(DATA UNDER STUDY)
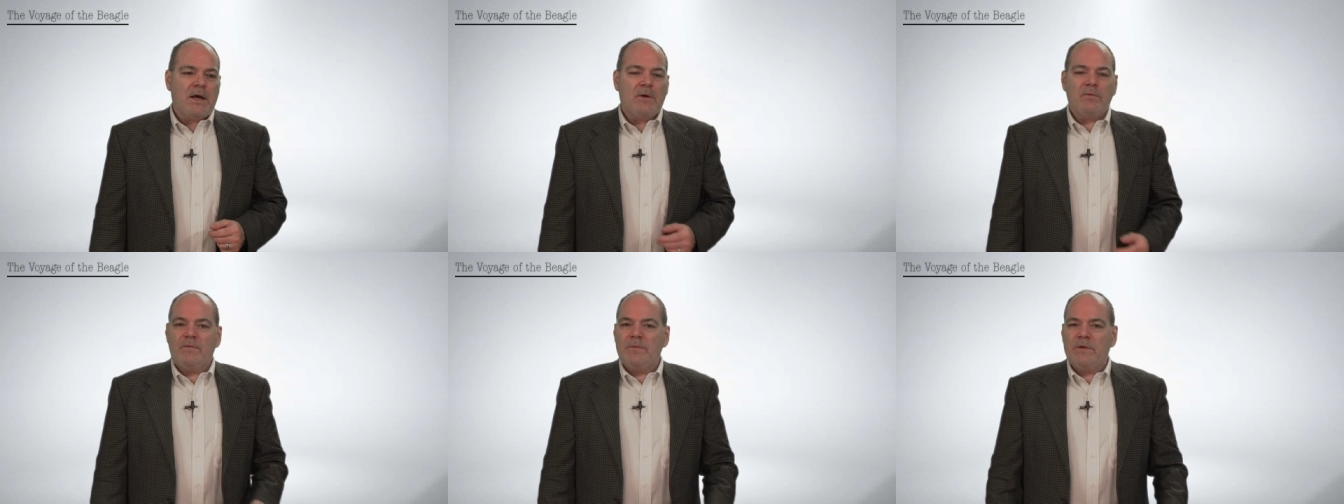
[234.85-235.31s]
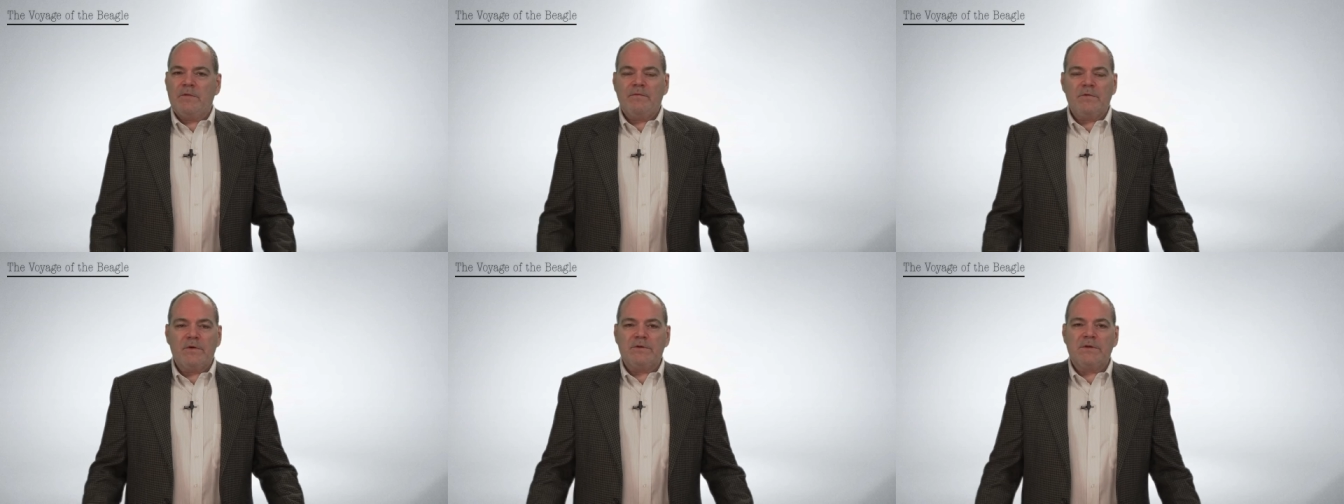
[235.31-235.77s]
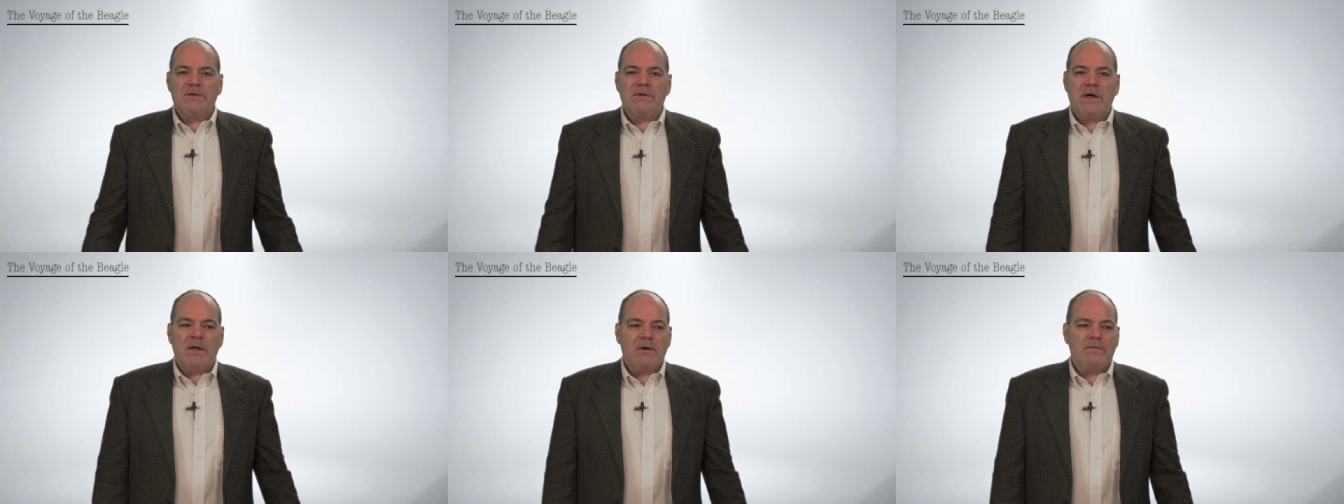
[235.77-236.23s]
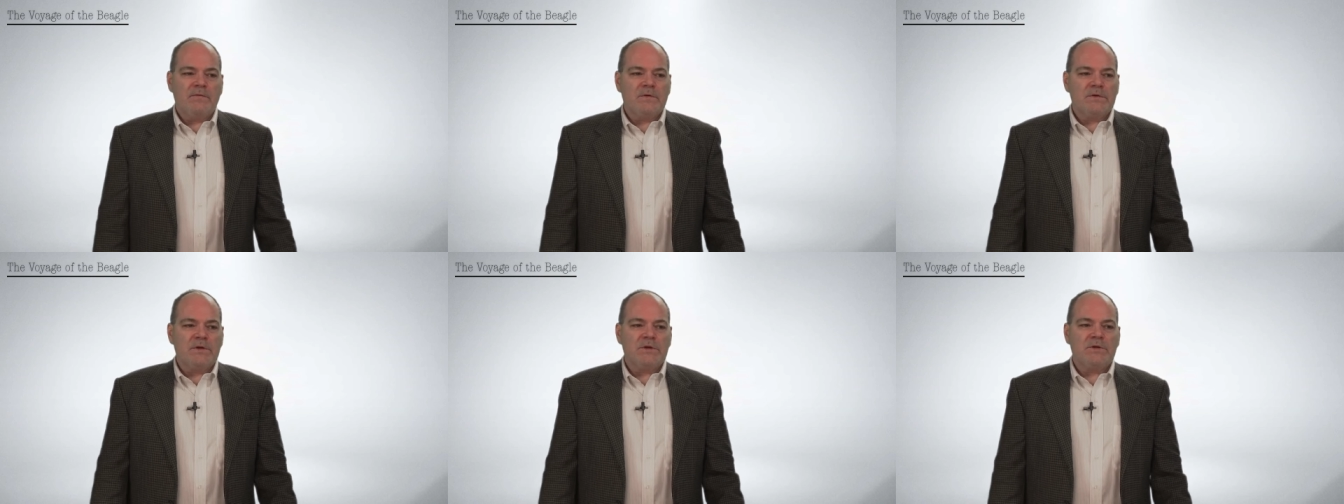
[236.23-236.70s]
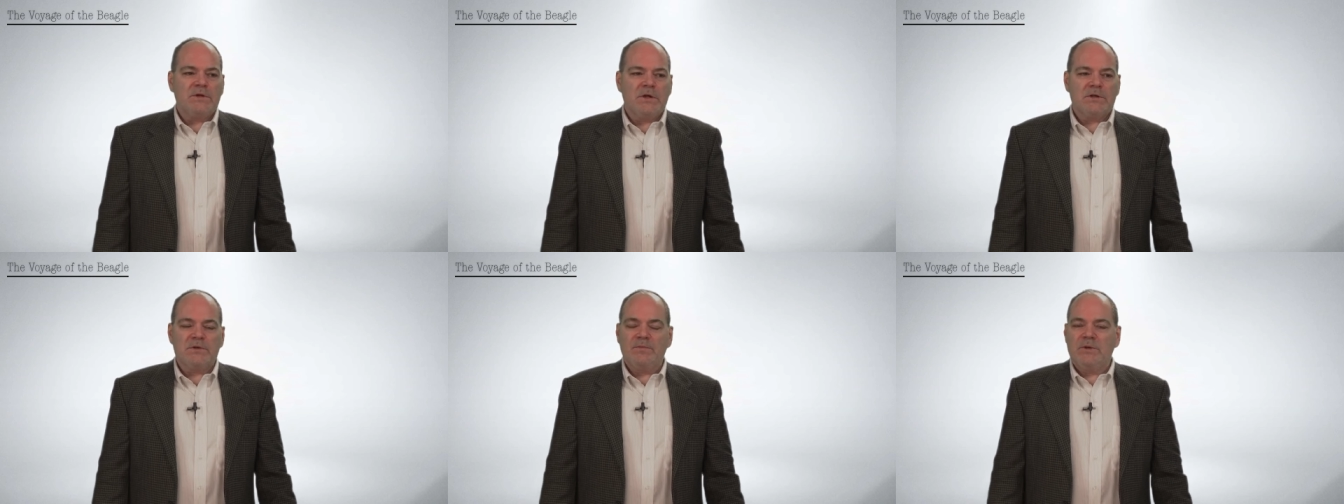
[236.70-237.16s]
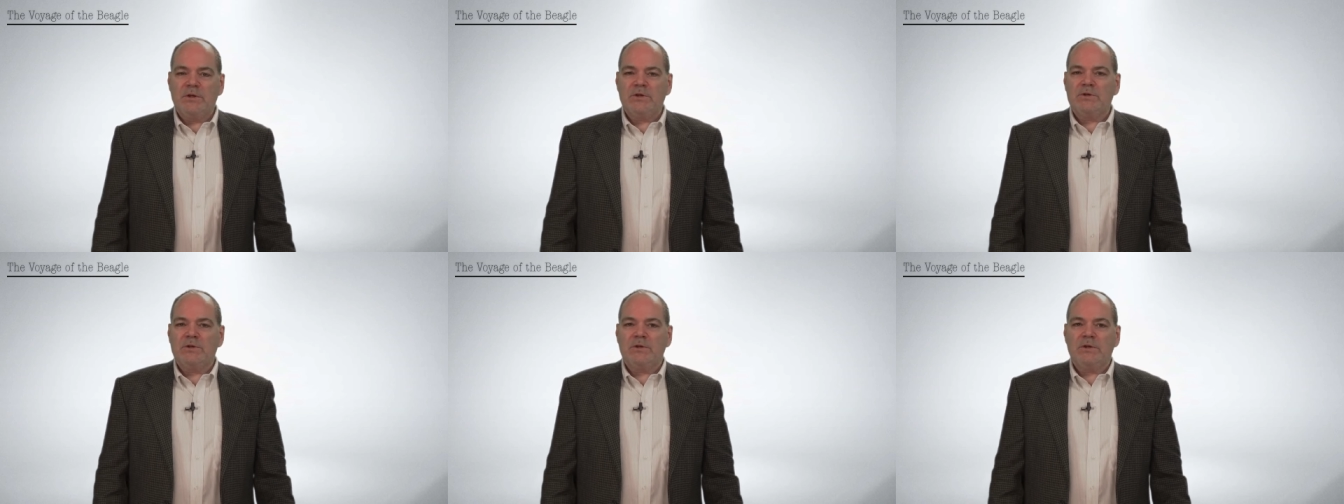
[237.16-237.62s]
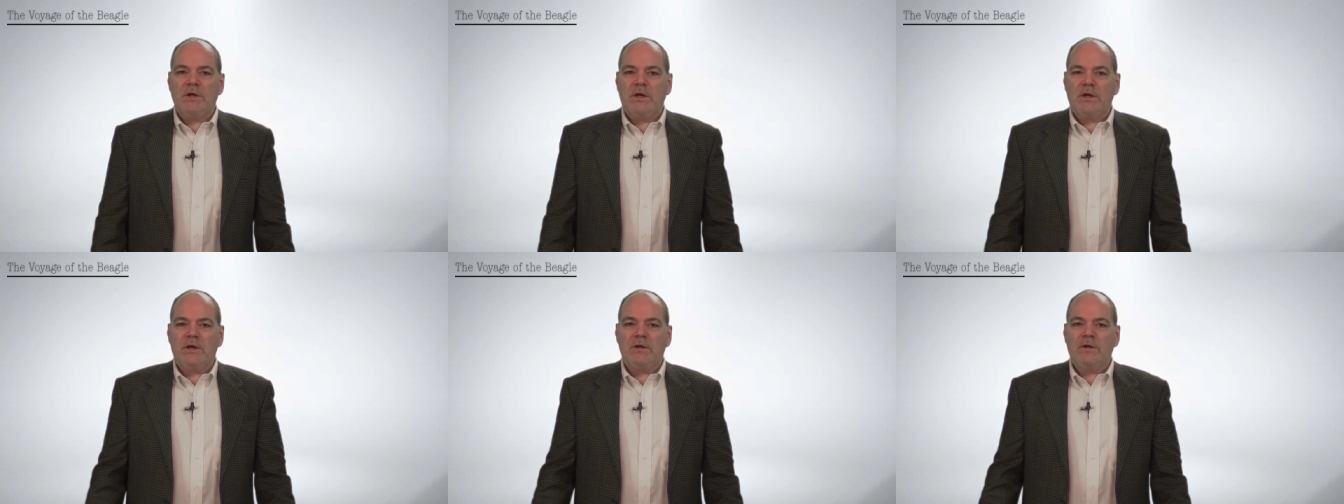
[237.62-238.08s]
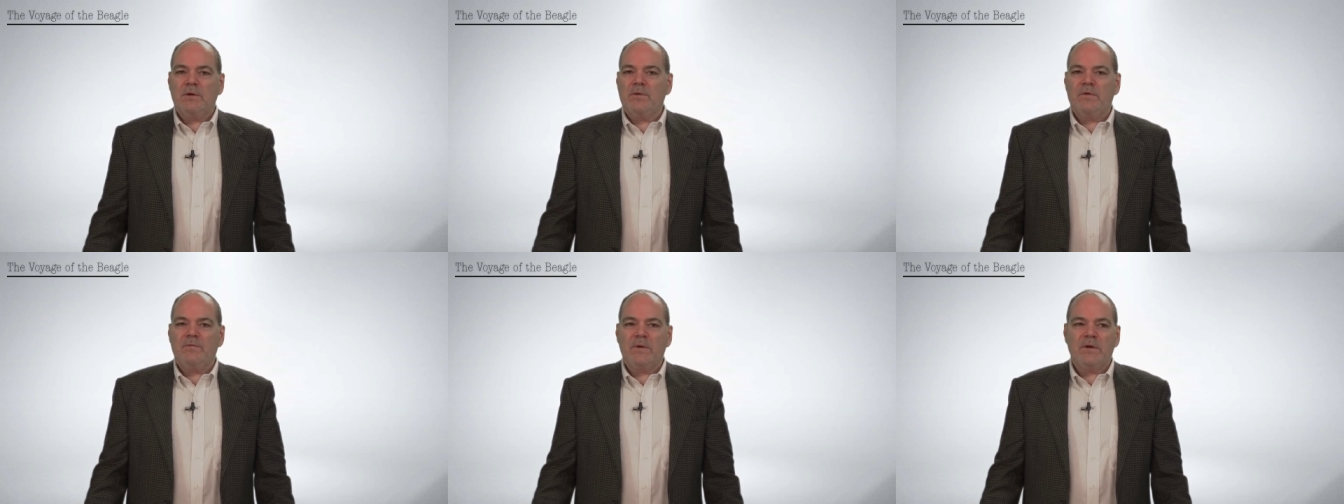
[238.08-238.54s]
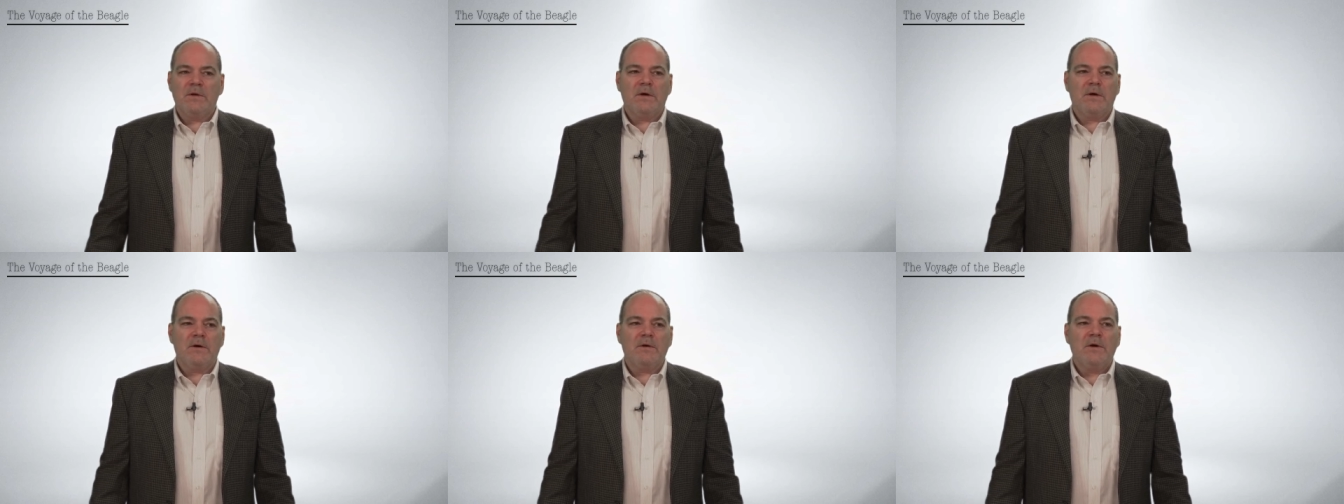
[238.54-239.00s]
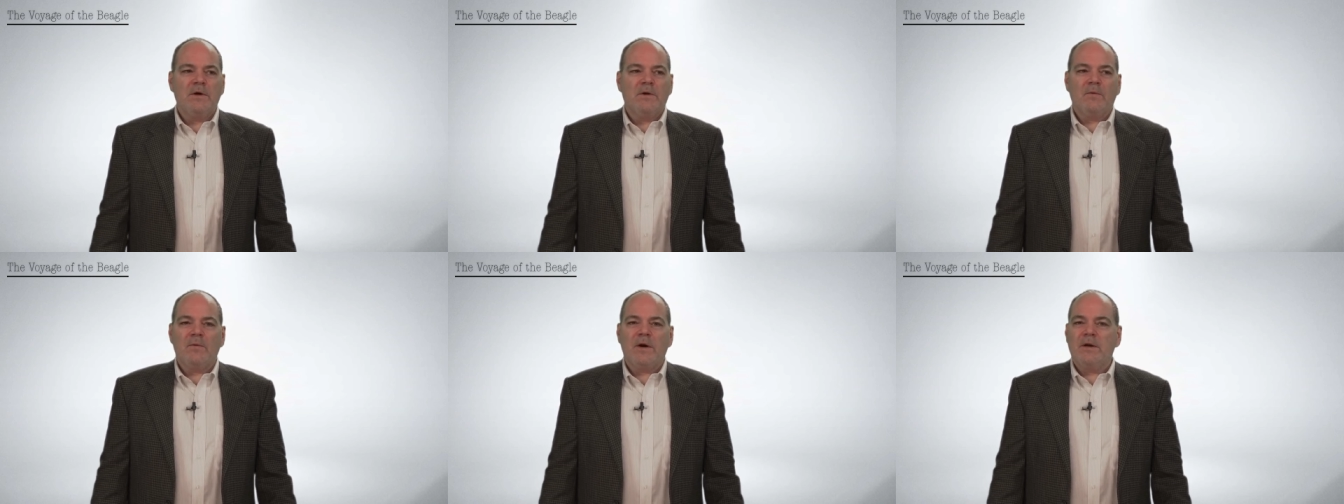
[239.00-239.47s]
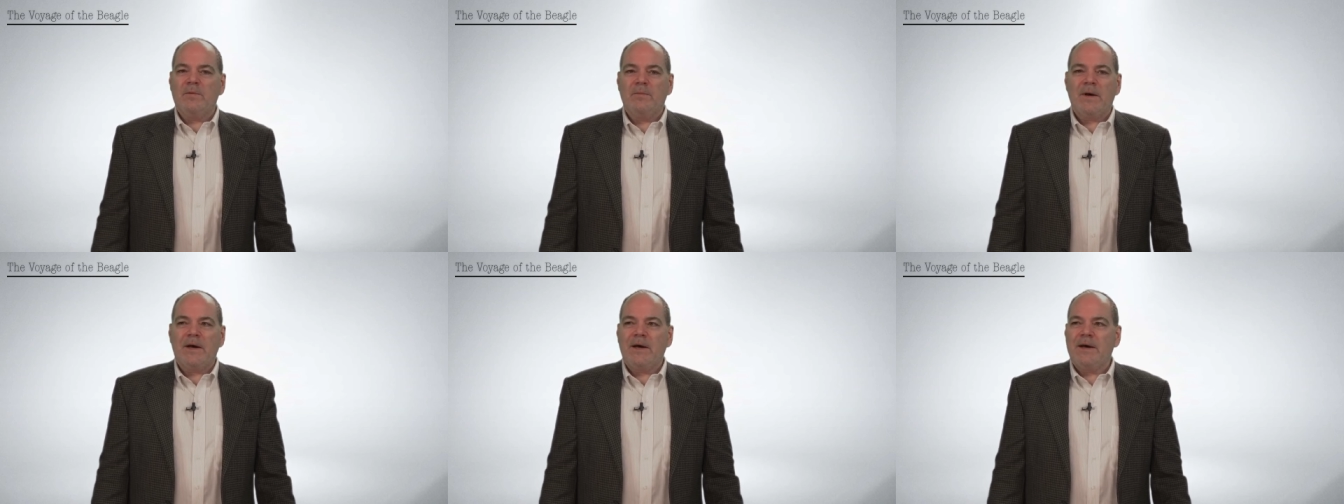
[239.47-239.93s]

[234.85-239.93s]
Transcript: I would have been the first to sign up for such an expedition, and it would have been uh, right up my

(TRY IT) The expected answer is the data retyped exactly, without pictures.

(COMPLETED EXERCISE)
[234.85-235.31s]
[235.31-235.77s]
[235.77-236.23s]
[236.23-236.70s]
[236.70-237.16s]
[237.16-237.62s]
[237.62-238.08s]
[238.08-238.54s]
[238.54-239.00s]
[239.00-239.47s]
[239.47-239.93s]

[234.85-239.93s]
Transcript: I would have been the first to sign up for such an expedition, and it would have been uh, right up my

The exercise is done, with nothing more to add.